What you will do:
Print every entry below exactly, leaving out the pictures.

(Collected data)
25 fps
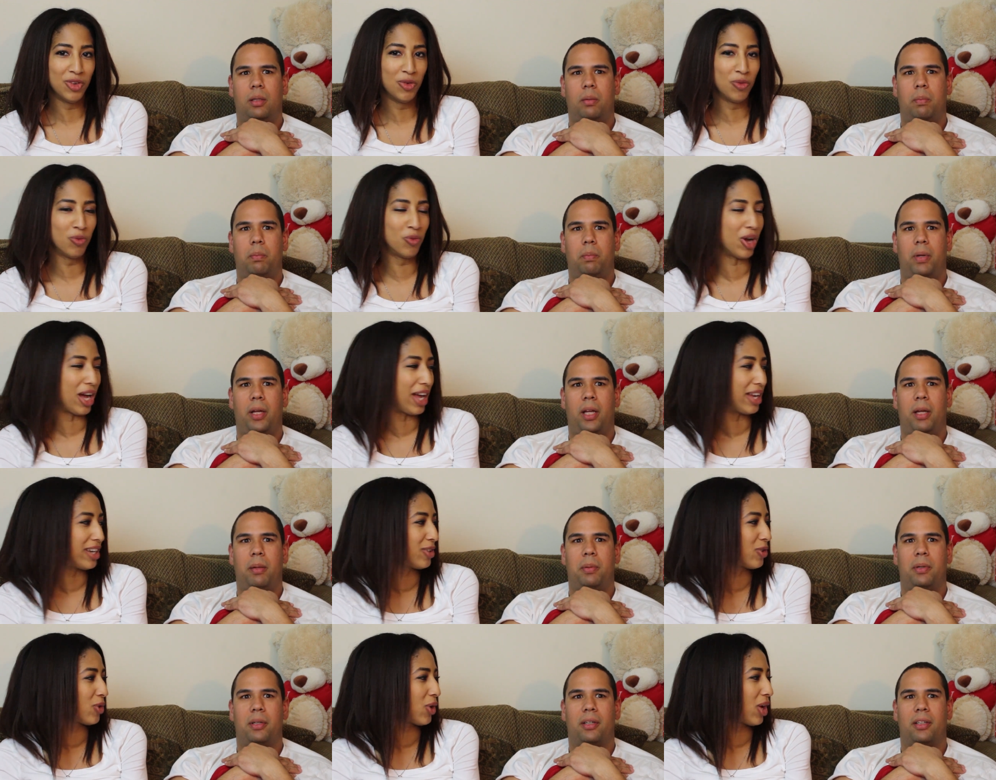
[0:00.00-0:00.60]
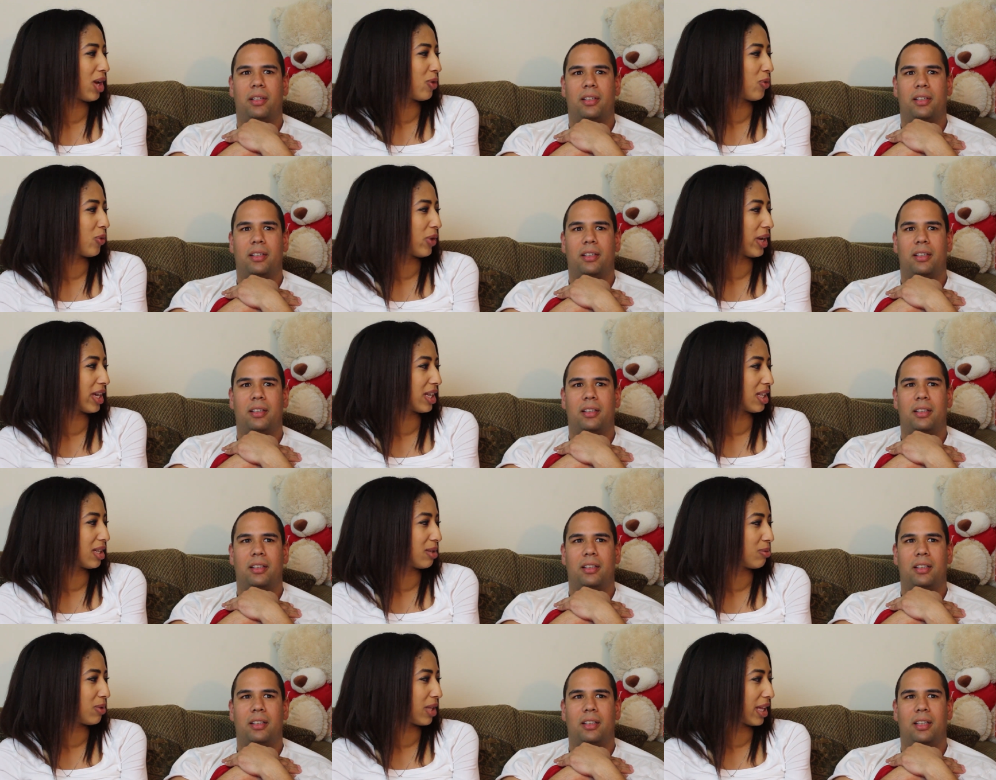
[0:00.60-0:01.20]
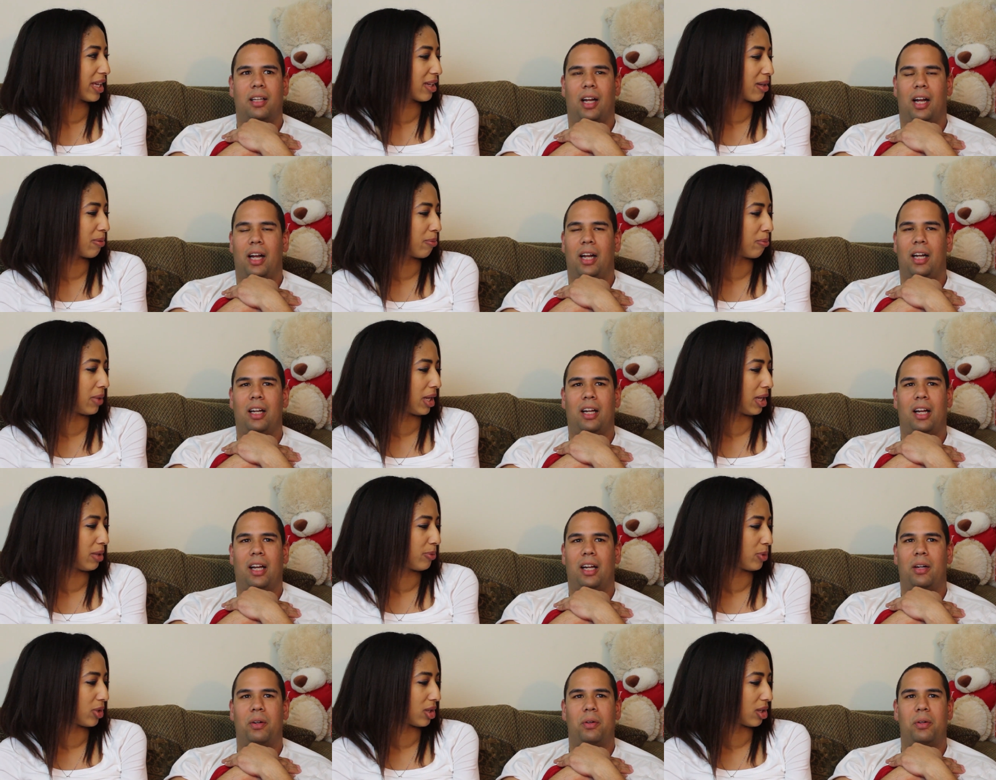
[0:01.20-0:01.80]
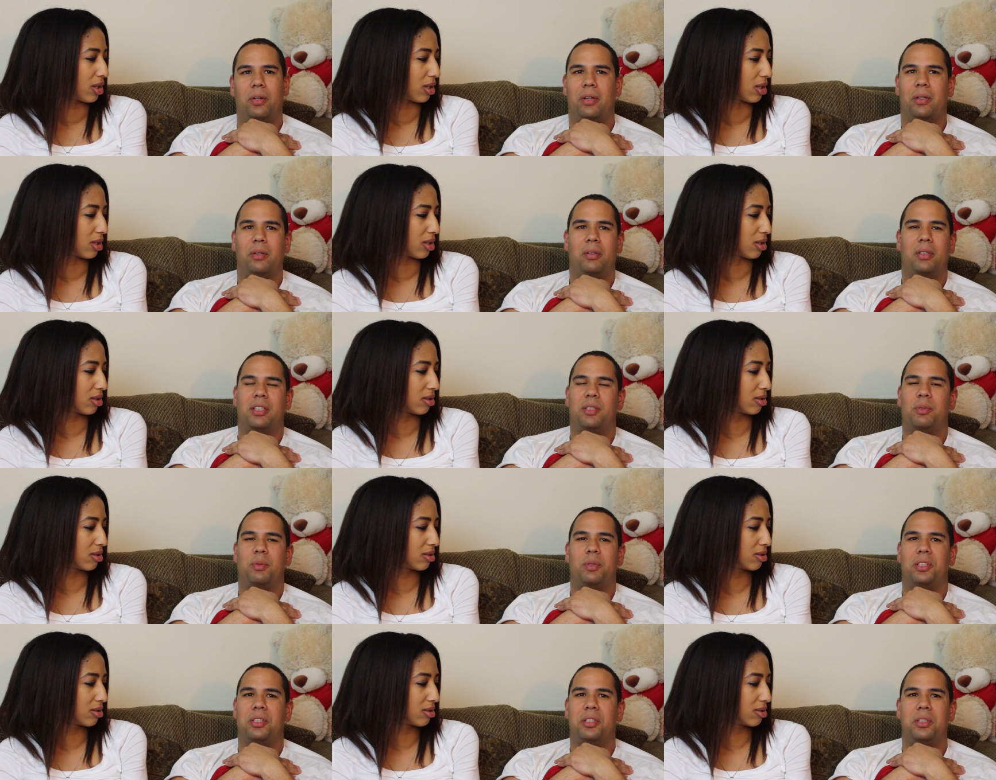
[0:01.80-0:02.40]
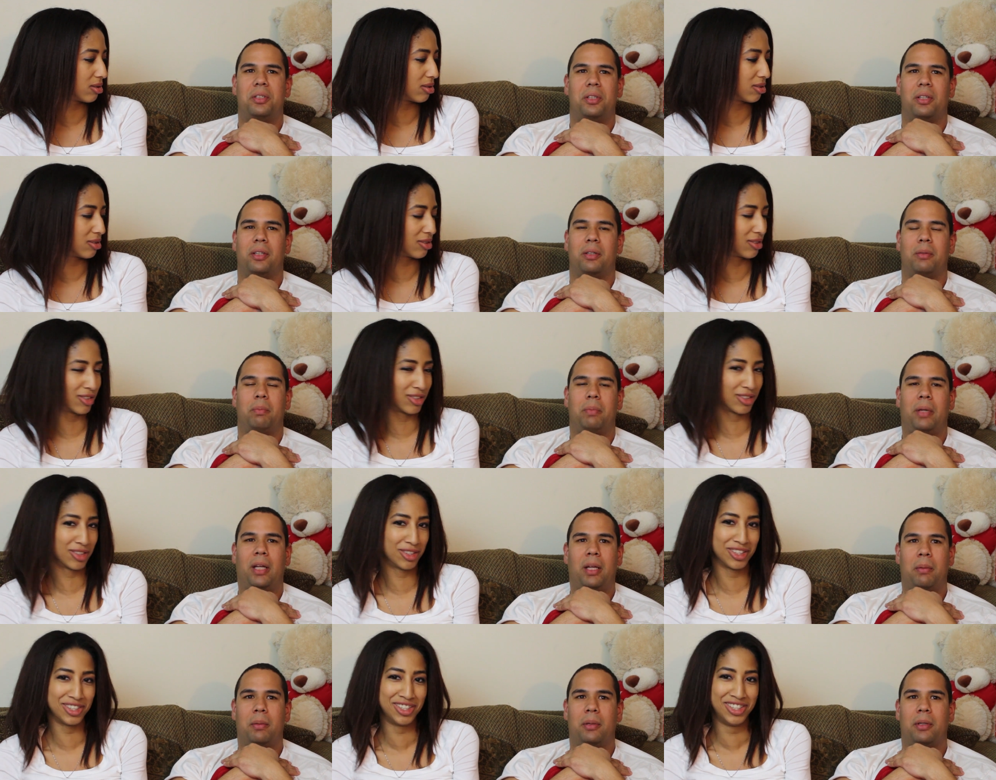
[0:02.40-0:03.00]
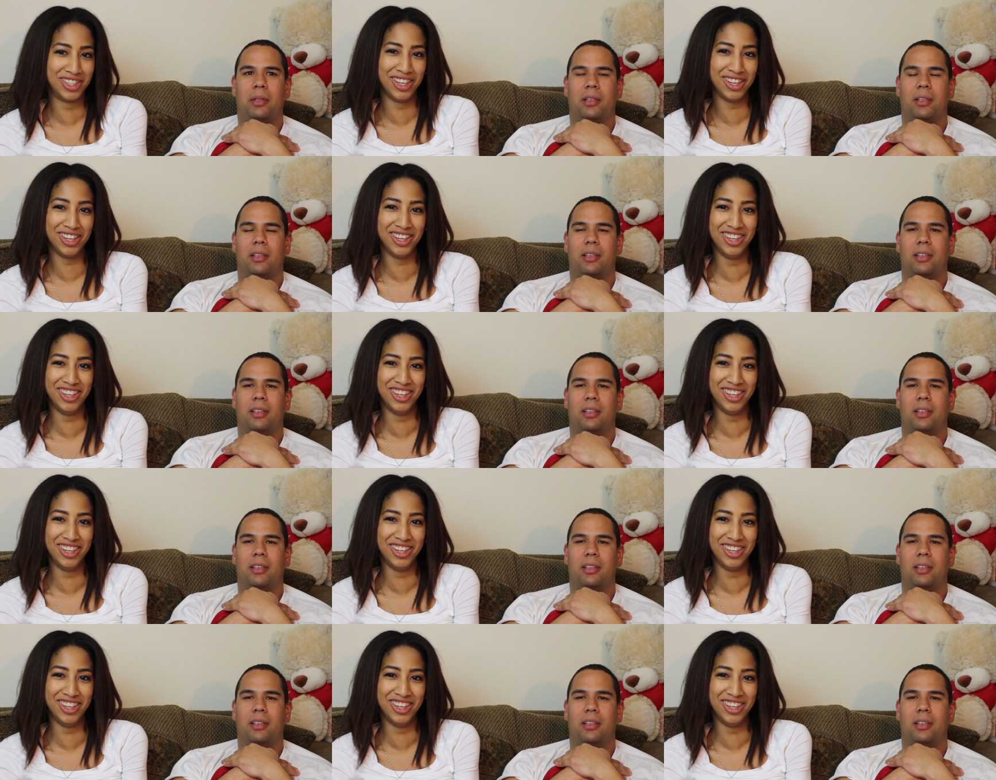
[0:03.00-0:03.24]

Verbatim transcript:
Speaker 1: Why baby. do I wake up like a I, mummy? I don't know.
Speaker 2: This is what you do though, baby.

Your response:
25 fps
[0:00.00-0:00.60]
[0:00.60-0:01.20]
[0:01.20-0:01.80]
[0:01.80-0:02.40]
[0:02.40-0:03.00]
[0:03.00-0:03.24]

Verbatim transcript:
Speaker 1: Why baby. do I wake up like a I, mummy? I don't know.
Speaker 2: This is what you do though, baby.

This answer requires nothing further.